Article Preview
TopIntroduction
Cross-modal multimedia retrieval has become a widespread concern over the last few years owing to the explosion growth of multimedia information over the Internet. Multimedia data that is typical multimodal is derived from different channels, and data of different modalities can be represented by the same semantic type. Specifically, texts are used as the semantic representation of associated images or videos. The massive collections of images, texts and videos pose several challenges to multimedia retrieval. However, most of the conventional systems are only applied to the retrieval of single modal data, such as search engines (Google or Yahoo), resulting in the limited use of multimodal data. How to sustainably use these multimodal data for smart retrieval remains a challenge.

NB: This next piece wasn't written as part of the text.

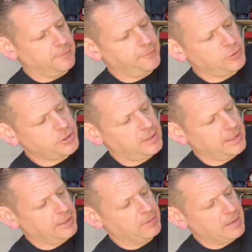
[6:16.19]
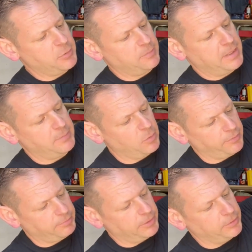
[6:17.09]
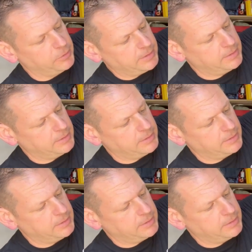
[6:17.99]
Fortunately, when I put my bolt through,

The key step of cross-modal retrieval task that the image or video can be found by text query is to reduce the semantic gap across modalities. A number of cross-modal retrieval approaches (Chen, Wang, Wang, & Zhang, 2012; Rasiwasia et al., 2010; Tang, Deng, & Gao, 2015; Zhang, Zhong, Yang, Chen, & Bu, 2016; Wang, Yang, & Meinel, 2015; Wang et al., 2016; Yu, Cong, Qin, & Wan, 2012; Zhuang, Wang, Wu, Zhang, & Lu, 2013) have been devoted to address the issue of semantic gap in the recent past. In our work, the semantic gap between image and text is mainly concerned.
Recently, the academic community has explored some models to bridge the semantic gap. The most popular technique may be canonical correlation analysis (CCA) (Rasiwasia et al., 2010), aiming to obtain a common space by maximizing the correlations between feature vectors of different modalities. Another typical approach is partial least squares (PLS) (Sharma & Jacobs, 2011), which also has attracted much attention. Besides CCA and PLS, some other methods are proposed to reduce the semantic gap. Yu et al. (Yu et al., 2012) used statistical correlation based on the topic model for image and text query. Zhai et al. (Zhai, Peng, & Xiao, 2012) proposed a joint model to exploit negative and positive correlation for cross-modal retrieval. Wang et al. (Wang, He, Wang, Wang, & Tan, 2013) applied penalty to projection matrices, and mapped multimodal data into a common latent subspace for feature matching.
The above methods only pay attention to the semantic mapping of modalities in linear space, while neglecting the latent semantic correlations of modalities in the highly non-linear space, as well as the high-level semantic feature in non-linear space. However, there may be non-linear correlations across modalities. Non-linear space may be more appropriate to mine the semantic correlations of different modalities than the linear space. If the multimodal correlation model is directly used in non-linear space, there exists a series of problems. Such as the selection of non-linear mapping functions and the curse of dimensionality in high-dimensional feature space. Additionally, the low-level artificial features utilized in these methods cannot contain enough semantic information that results in weakness semantic representation, such as scale invariant feature transformation (SIFT) or GIST used for image representation. Hence, constructing a joint high-level semantic model is crucial for cross-modal retrieval.